犬のアトピー性皮膚炎は、生活環境にある通常であれば問題のない物質への過敏反応により強いかゆみが起こる、アレルギー性の皮膚疾患です。
体質のようなものなので完治できませんが、症状をコントロールしながら上手に付き合っていくことはできます。
アトピー性皮膚炎は原因も病態も犬によってさまざまです。犬、飼い主それぞれに合わせたオーダーメイドの治療が必要になります。
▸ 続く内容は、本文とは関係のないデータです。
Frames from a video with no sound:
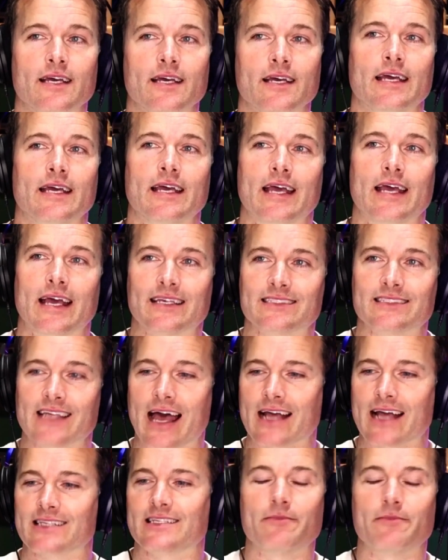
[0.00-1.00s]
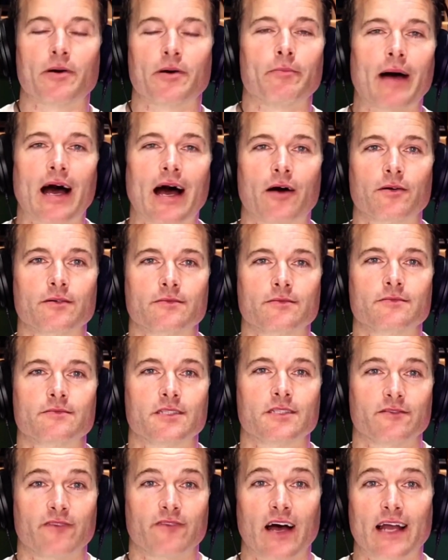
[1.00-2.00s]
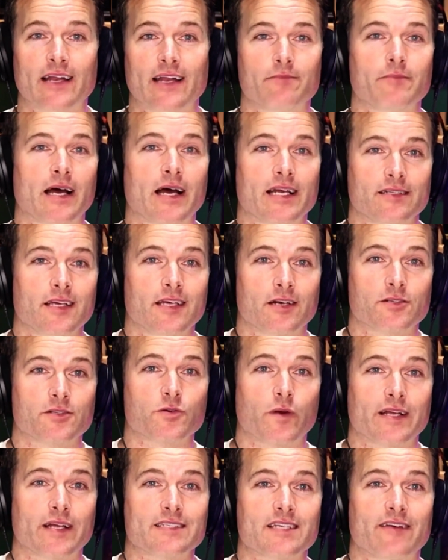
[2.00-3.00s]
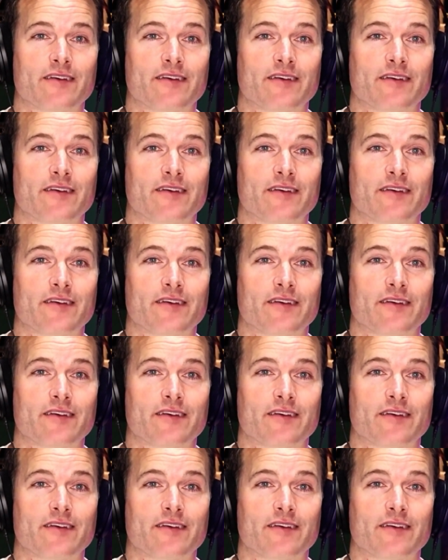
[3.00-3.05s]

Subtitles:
exact same amount, divide it by 27 and a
かゆみの原因は、皮膚のバリア機能の低下と、アレルゲンに対する免疫の過敏反応です。
環境中の花粉やハウスダスト、ダニ、カビなどがアレルゲンになります。
アトピー性皮膚炎は、遺伝的な背景のほか、出生後の環境の影響などさまざまな原因が考えられる複雑な病気です。
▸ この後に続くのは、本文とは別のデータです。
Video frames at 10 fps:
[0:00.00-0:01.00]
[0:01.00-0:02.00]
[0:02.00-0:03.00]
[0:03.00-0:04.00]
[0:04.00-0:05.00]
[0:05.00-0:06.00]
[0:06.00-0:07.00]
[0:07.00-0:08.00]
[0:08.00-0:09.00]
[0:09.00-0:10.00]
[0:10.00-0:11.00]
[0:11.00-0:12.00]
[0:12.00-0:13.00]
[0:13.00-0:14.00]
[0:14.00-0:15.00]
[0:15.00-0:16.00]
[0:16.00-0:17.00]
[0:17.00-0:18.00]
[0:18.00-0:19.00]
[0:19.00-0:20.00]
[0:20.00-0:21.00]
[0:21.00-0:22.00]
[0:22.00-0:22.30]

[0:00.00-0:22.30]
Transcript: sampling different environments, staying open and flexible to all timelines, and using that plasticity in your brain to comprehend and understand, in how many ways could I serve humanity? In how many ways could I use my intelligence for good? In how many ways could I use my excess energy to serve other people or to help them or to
日本では、ウェスティや柴犬、レトリーバー、シーズーに多いとされていますが、どの犬種でも発生します。
主な症状は強いかゆみや赤みで、生後6ヶ月から3歳くらいまでの若い犬での発症が多いとされています。
かきむしることで傷ができ、感染性の皮膚炎や脱毛などが起こります。
症状は目や口などの顔まわり、足先、脇、股などに、左右対称に出ます。
また、膿皮症やマラセチア性皮膚炎など、他の皮膚病を繰り返し発症しやすいという特徴もあります。
アレルギー疾患は、再発しているかどうかの確認や、初発からの経過の確認が重要なため、併発している皮膚病を治療しながら、他の病気の可能性を除外し、時間をかけて総合的に診断します。
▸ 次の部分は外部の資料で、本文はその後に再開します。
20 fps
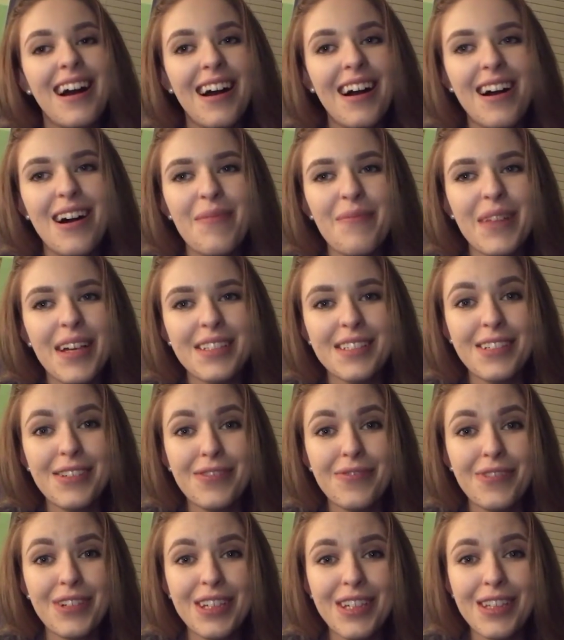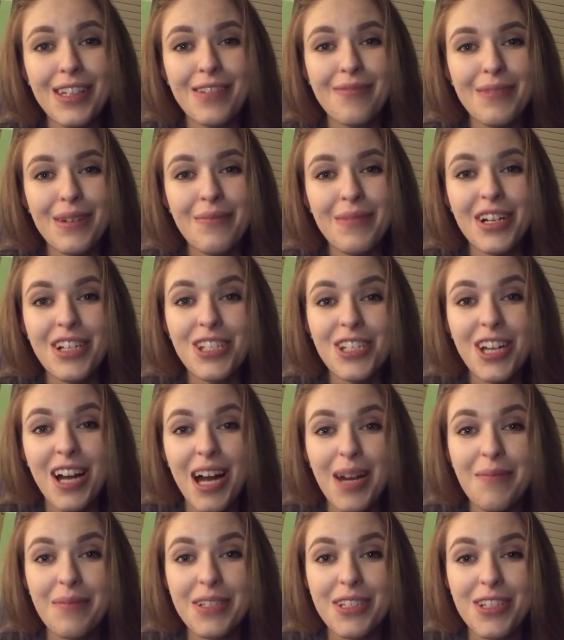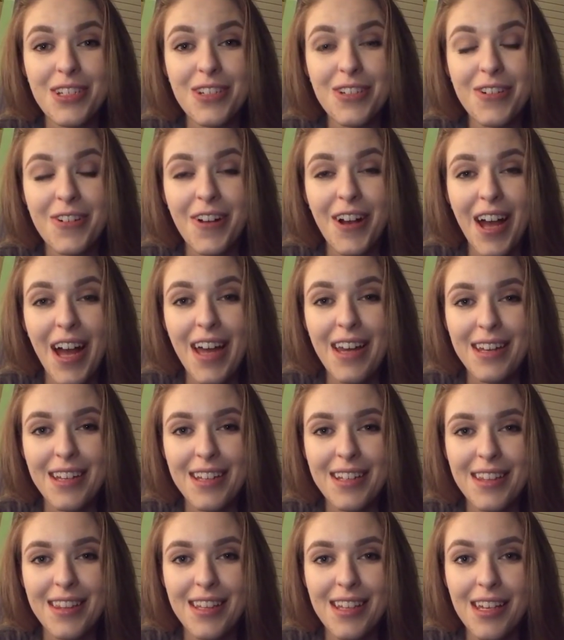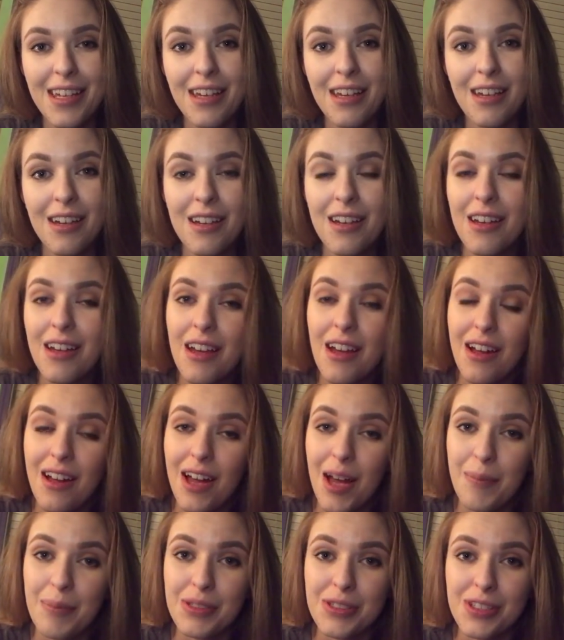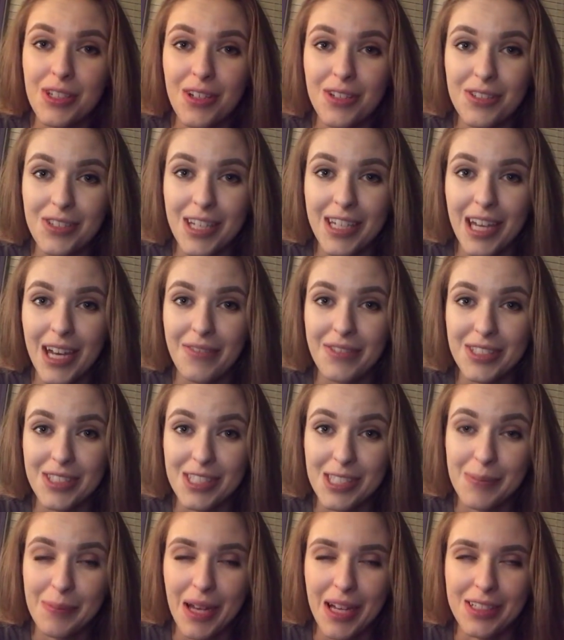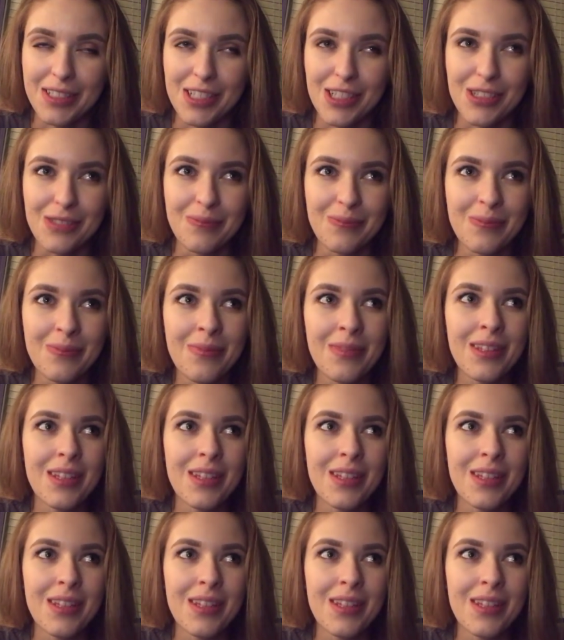that didn't really leave me much time to edit the episodes like I was expecting.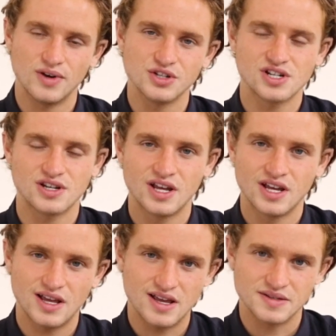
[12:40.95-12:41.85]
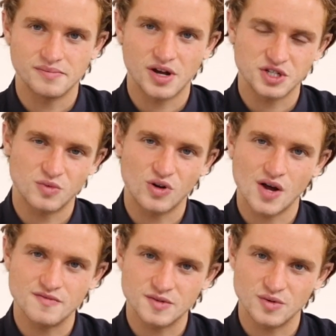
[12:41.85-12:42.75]
version. It is much more
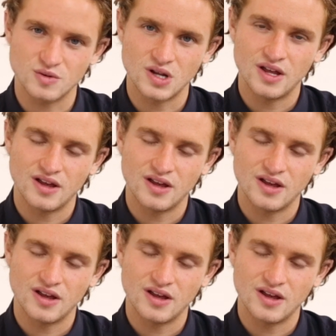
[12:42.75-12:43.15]
comfortable.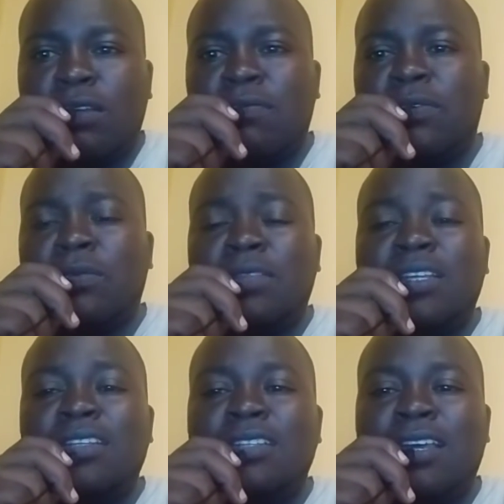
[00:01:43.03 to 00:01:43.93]
from the
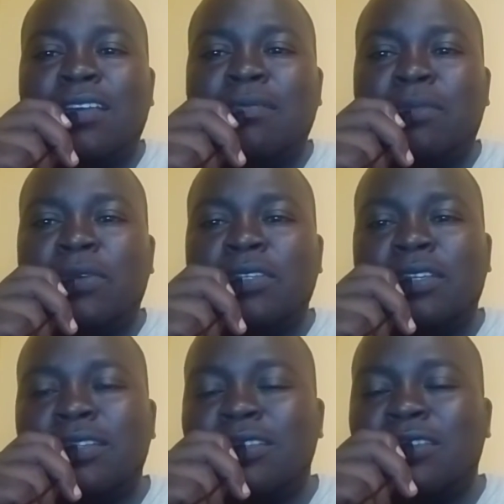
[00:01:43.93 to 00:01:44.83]
design
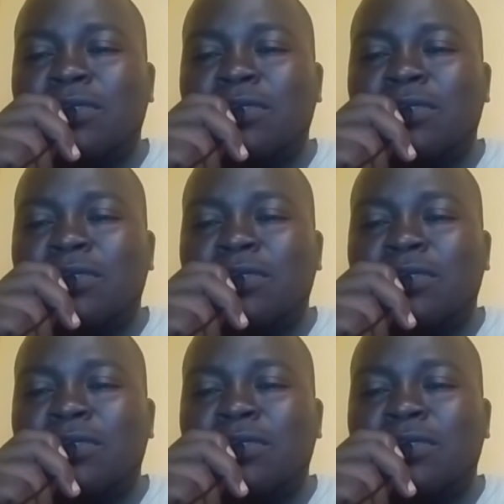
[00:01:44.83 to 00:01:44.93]
process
以下の5つ以上が該当する場合は、アトピー性皮膚炎である可能性が高いと考えられます。
・発症が3歳以下
・室内飼育
・かゆみ止めの薬でかゆみが緩和
・治らない・再発を繰り返すマラセチア性皮膚炎
・前肢に症状がある
・耳の外側に症状がある
・耳の辺縁に症状がない
・背中から腰に症状がない
アトピー性皮膚炎は完治させることが難しい病気です。
以下のことを行いながら、生活に支障のないレベルまでかゆみを抑えることが治療の目的になります。
1.アレルゲンの回避
生活環境を清掃し、散歩時は洋服を着るなどして物理的に痒みのもとを除去します。
2.薬物療法
内服薬や塗り薬でかゆみや炎症を抑えます。
3.スキンケア
皮膚の乾燥はバリア機能を弱めて症状を悪化させるため、保湿も重要です。シャンプーのしすぎは皮膚の乾燥につながります。シャンプー後は必ず保湿をするようにしましょう。保湿剤での入浴もおすすめです。
4.ストレスケア
ストレスは症状を悪化させる原因になります。休息や睡眠をしっかりとり、適度な運動やレクリエーションなどを行い、全身の健康につなげていきましょう。
アトピー性皮膚炎の治療に明確なゴールはありません。
一生付き合っていく体質のようなものですので、かゆみをコントロールしながら、うまく付き合って行きましょう。